Activities
Students hold rulers and meter sticks to represent a vector field. The instructor holds a hula hoop to represent a small area element. Students are asked to describe the flux of the vector field through the area element.
Students explore the effects of putting a point charge at various places inside, outside, and on the surface of a cubical Gaussian surface. The Mathematica worksheet or Sage activity shows the electric field due to the charge, then plots the the flux integrand on the top surface of the box, calculates the flux through the top of the box, and the value of the flux through the whole cube.

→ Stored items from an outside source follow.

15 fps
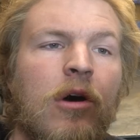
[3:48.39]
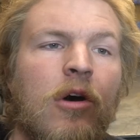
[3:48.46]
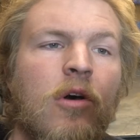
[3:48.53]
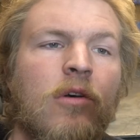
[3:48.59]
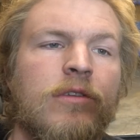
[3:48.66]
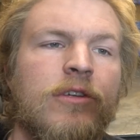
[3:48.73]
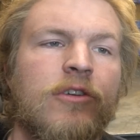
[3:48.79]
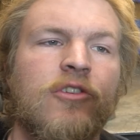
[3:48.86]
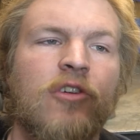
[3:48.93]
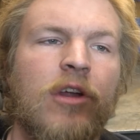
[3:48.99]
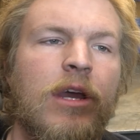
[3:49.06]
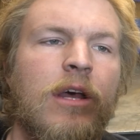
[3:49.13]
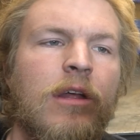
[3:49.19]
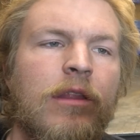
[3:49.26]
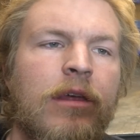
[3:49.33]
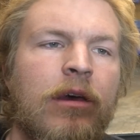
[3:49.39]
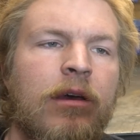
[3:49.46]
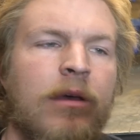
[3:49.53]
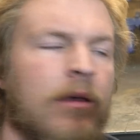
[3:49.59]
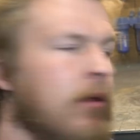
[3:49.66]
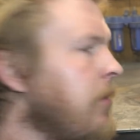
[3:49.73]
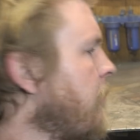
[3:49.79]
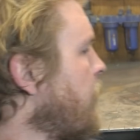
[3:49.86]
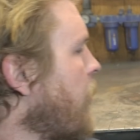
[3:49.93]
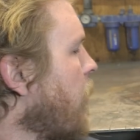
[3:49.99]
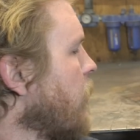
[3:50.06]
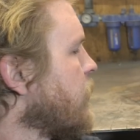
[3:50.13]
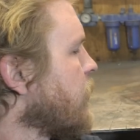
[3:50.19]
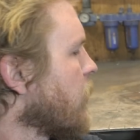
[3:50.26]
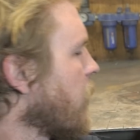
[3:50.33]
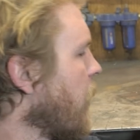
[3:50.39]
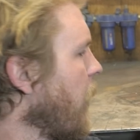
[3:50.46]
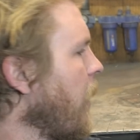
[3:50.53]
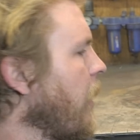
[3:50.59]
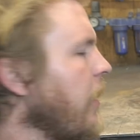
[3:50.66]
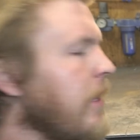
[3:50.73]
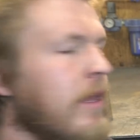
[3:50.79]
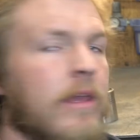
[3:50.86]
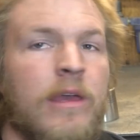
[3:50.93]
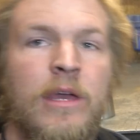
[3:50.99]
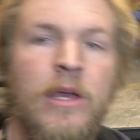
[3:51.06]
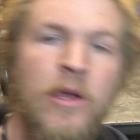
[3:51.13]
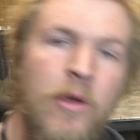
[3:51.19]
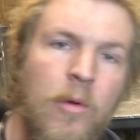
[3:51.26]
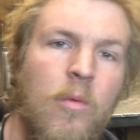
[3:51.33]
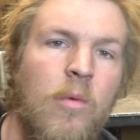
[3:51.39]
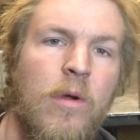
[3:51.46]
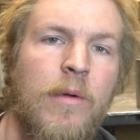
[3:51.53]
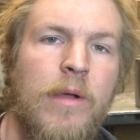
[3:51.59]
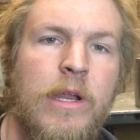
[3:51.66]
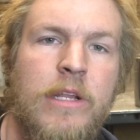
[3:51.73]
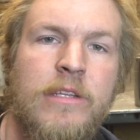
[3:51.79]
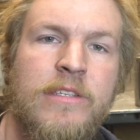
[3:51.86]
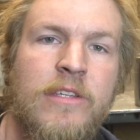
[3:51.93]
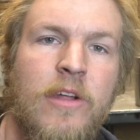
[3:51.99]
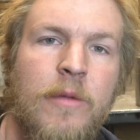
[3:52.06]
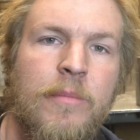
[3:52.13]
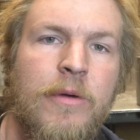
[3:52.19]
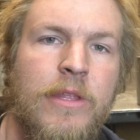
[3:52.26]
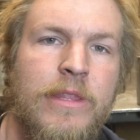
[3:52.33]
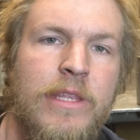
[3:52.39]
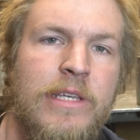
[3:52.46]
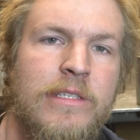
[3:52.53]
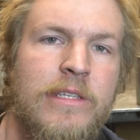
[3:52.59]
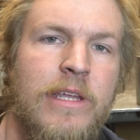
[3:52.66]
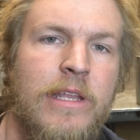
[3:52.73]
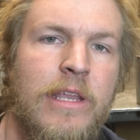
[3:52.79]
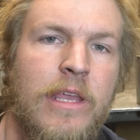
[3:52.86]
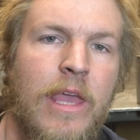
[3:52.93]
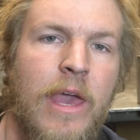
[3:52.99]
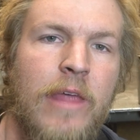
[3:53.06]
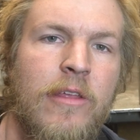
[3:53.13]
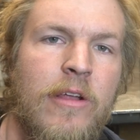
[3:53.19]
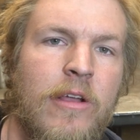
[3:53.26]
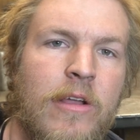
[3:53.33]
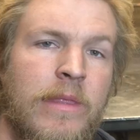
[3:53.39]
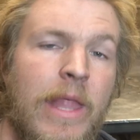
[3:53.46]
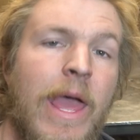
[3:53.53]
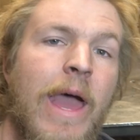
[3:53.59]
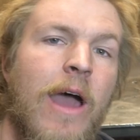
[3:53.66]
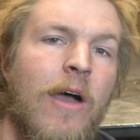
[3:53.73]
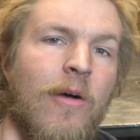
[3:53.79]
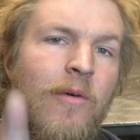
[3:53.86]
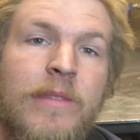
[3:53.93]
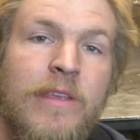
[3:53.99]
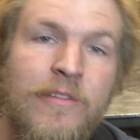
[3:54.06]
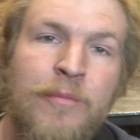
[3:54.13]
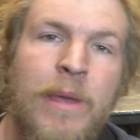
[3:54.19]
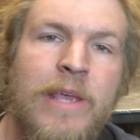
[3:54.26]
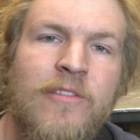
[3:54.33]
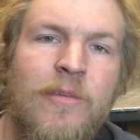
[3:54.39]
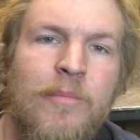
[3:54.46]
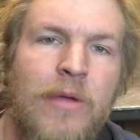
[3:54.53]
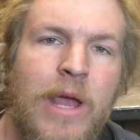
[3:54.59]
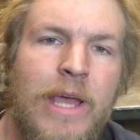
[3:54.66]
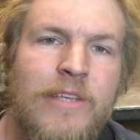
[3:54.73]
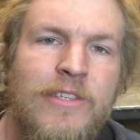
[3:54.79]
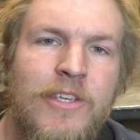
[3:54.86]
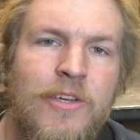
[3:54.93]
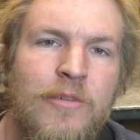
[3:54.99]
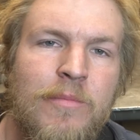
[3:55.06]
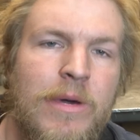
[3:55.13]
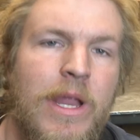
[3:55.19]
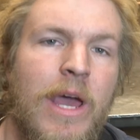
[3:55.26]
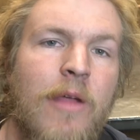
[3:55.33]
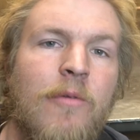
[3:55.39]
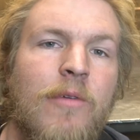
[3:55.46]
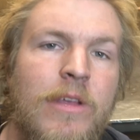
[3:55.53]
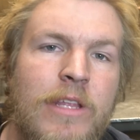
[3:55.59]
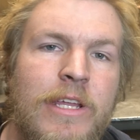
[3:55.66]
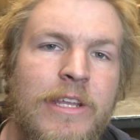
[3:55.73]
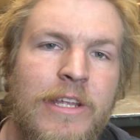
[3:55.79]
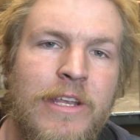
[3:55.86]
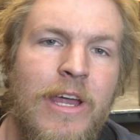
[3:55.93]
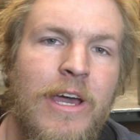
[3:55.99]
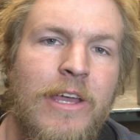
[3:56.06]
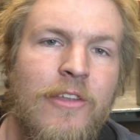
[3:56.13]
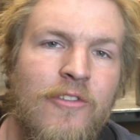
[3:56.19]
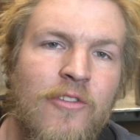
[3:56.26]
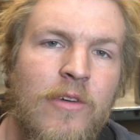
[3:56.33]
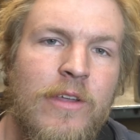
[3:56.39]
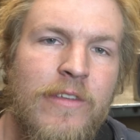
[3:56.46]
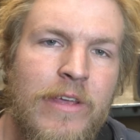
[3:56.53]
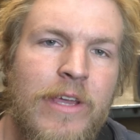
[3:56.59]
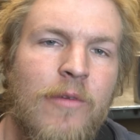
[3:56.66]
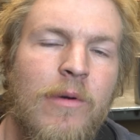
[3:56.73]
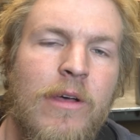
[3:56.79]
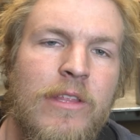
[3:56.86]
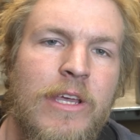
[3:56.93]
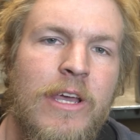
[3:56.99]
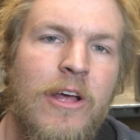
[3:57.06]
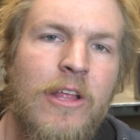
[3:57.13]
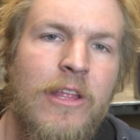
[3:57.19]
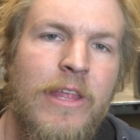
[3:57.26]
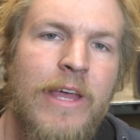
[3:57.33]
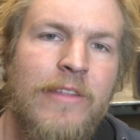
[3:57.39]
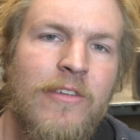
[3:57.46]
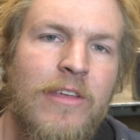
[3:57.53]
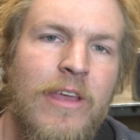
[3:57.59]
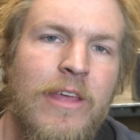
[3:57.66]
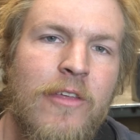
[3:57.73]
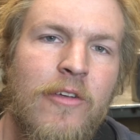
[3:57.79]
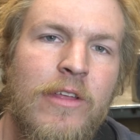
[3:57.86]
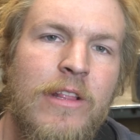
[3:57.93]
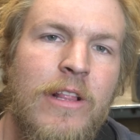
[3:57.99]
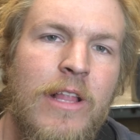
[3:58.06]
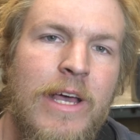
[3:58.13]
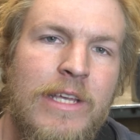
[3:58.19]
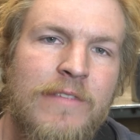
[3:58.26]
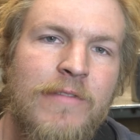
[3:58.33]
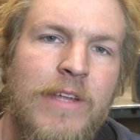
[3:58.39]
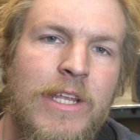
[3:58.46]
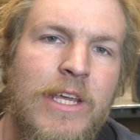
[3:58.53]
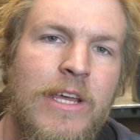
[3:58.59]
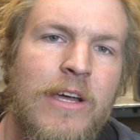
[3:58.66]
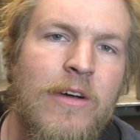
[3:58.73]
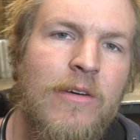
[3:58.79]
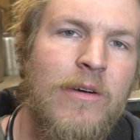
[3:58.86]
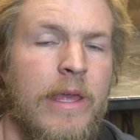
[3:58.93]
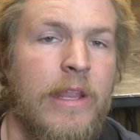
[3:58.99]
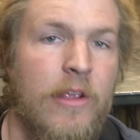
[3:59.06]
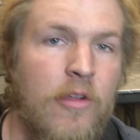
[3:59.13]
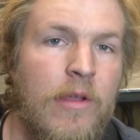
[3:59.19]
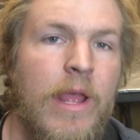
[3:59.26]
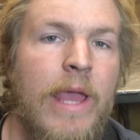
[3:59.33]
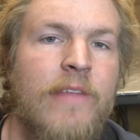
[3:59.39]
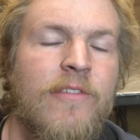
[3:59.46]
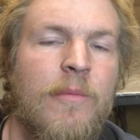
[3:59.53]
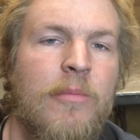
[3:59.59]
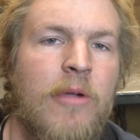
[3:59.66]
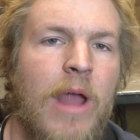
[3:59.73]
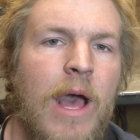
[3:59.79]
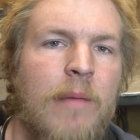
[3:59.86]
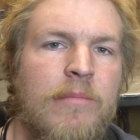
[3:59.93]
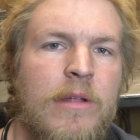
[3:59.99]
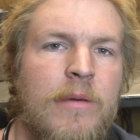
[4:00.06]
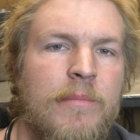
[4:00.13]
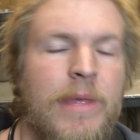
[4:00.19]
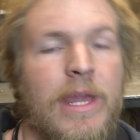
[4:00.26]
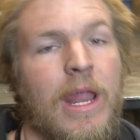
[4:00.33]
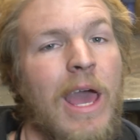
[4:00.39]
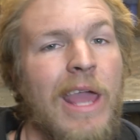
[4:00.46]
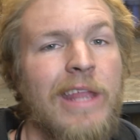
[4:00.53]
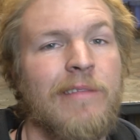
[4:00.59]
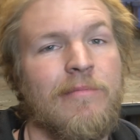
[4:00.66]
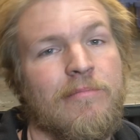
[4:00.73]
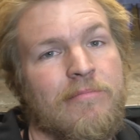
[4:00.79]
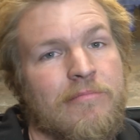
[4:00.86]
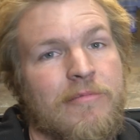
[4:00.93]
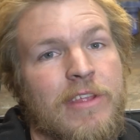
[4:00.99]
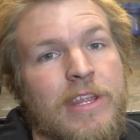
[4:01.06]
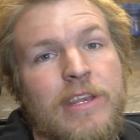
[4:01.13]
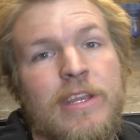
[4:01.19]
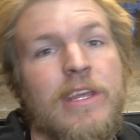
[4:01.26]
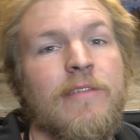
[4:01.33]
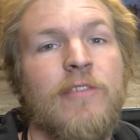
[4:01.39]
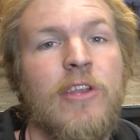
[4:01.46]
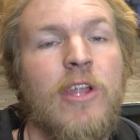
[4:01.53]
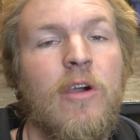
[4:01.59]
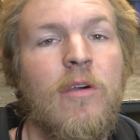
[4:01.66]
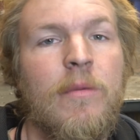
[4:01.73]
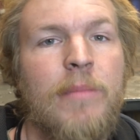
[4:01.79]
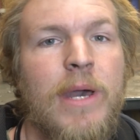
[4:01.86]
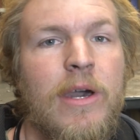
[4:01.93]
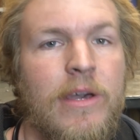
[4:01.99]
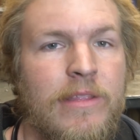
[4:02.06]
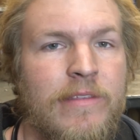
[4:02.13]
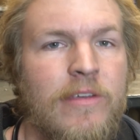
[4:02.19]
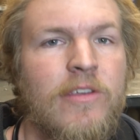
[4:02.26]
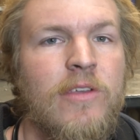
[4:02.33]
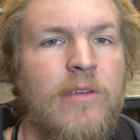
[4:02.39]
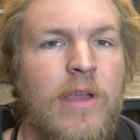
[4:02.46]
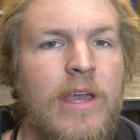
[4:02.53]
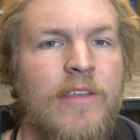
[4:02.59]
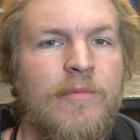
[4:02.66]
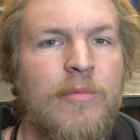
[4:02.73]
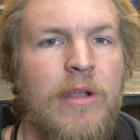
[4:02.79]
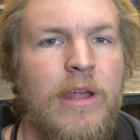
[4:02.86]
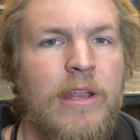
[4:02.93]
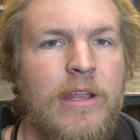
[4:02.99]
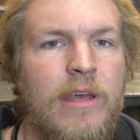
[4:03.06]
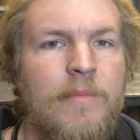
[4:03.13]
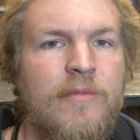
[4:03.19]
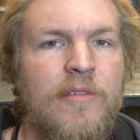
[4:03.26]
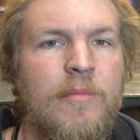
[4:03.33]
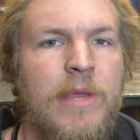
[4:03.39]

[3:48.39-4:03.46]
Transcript: Holes are drilled, parts are cut, we're ready to start putting this thing together. Now, this may surprise you, but I really did not enjoy TIG welding all of that together in the last video. And it creates a problem that I didn't even know about until you guys brought it up to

Students calculate the flux from the vector field \(\vec{F} = C\, z\, \hat{z}\) through a right cone of height \(H\) and radius \(R\) .
Problem
Find the upward pointing flux of the electric field \(\vec E =E_0\, z\, \hat z\) through the part of the surface \(z=-3 s^2 +12\) (cylindrical coordinates) that sits above the \((x, y)\)--plane.
Problem
Find the upward pointing flux of the vector field \(\boldsymbol{\vec{H}}=2z\,\boldsymbol{\hat{x}} +\frac{1}{x^2+1}\boldsymbol{\hat{y}}+(3+2z)\boldsymbol{\hat{z}}\) through the rectangle \(R\) with one edge along the \(y\) axis and the other in the \(xz\)-plane along the line \(z=x\), with \(0\le y\le2\) and \(0\le x\le3\).
Students predict from graphs of simple 2-d vector fields whether the divergence is positive, negative, or zero in various regions of the domain using the geometric definition of the divergence of a vector field at a point as flux per unit volume (here: area) through an infinitesimal box surrounding that point. Optionally, students can use computer algebra to verify their predictions.
Students compute surface integrals and explore their interpretation as flux.